* _Records excerpted from a collection_:
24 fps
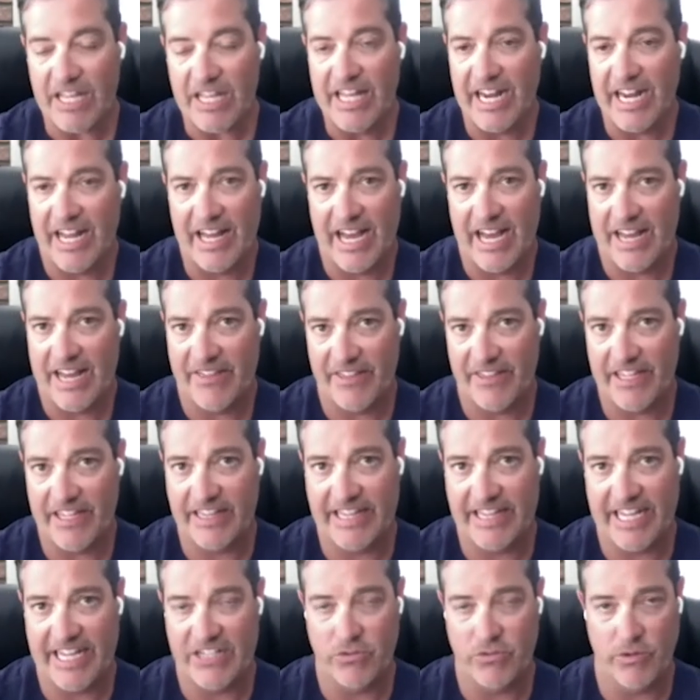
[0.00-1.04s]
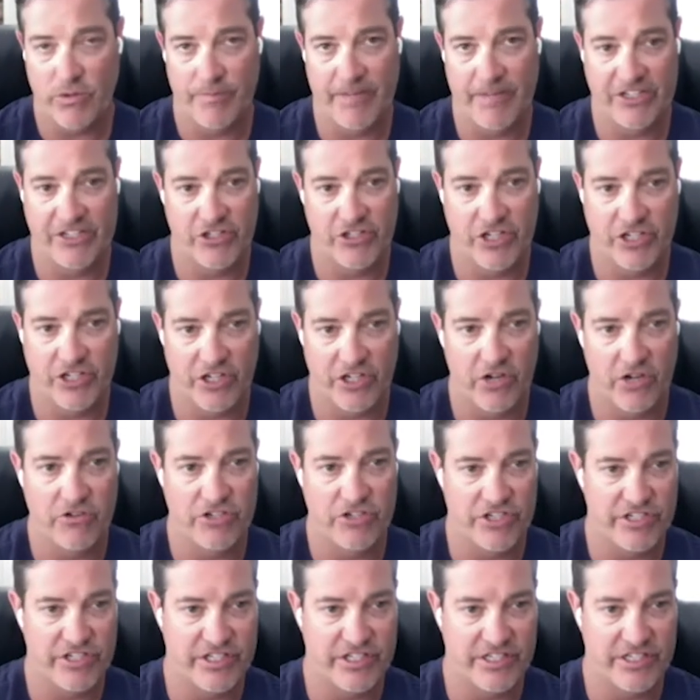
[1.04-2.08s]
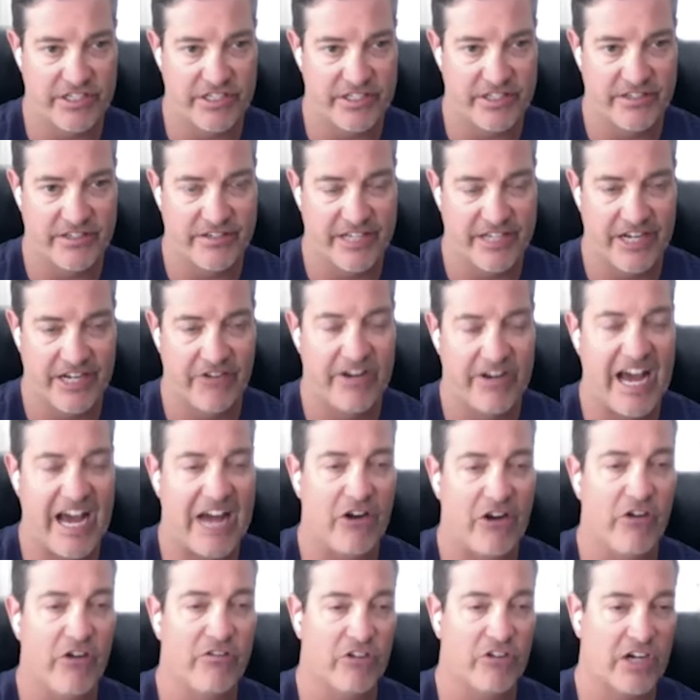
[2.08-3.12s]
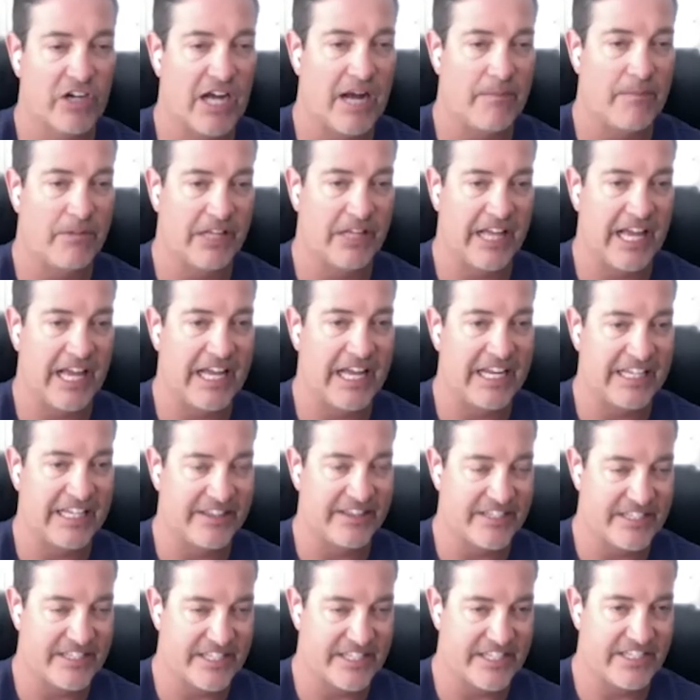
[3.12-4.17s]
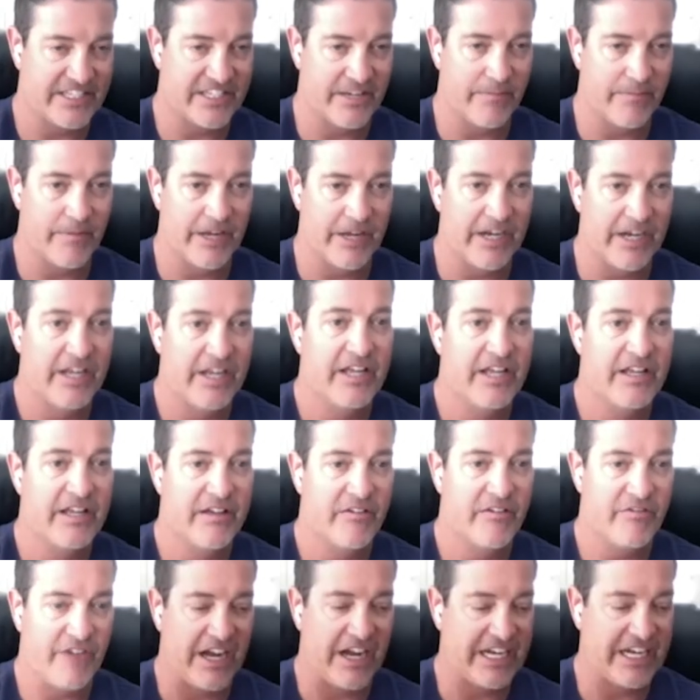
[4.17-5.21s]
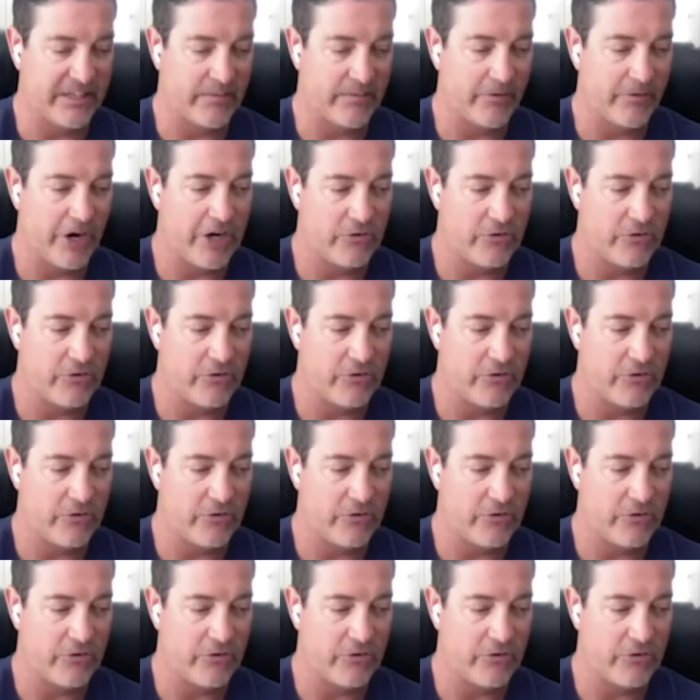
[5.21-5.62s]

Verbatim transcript: and I, I think that's what makes good coaches is, you know, not overcomplicating the system, but finding the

* _EXERCISE GOAL_: Every line from the one holding "[1.04-2.08s]" through the end of the records above must be reproduced verbatim, pictures excepted.

* _EXERCISE SOLUTION_:
[1.04-2.08s]
[2.08-3.12s]
[3.12-4.17s]
[4.17-5.21s]
[5.21-5.62s]

Verbatim transcript: and I, I think that's what makes good coaches is, you know, not overcomplicating the system, but finding the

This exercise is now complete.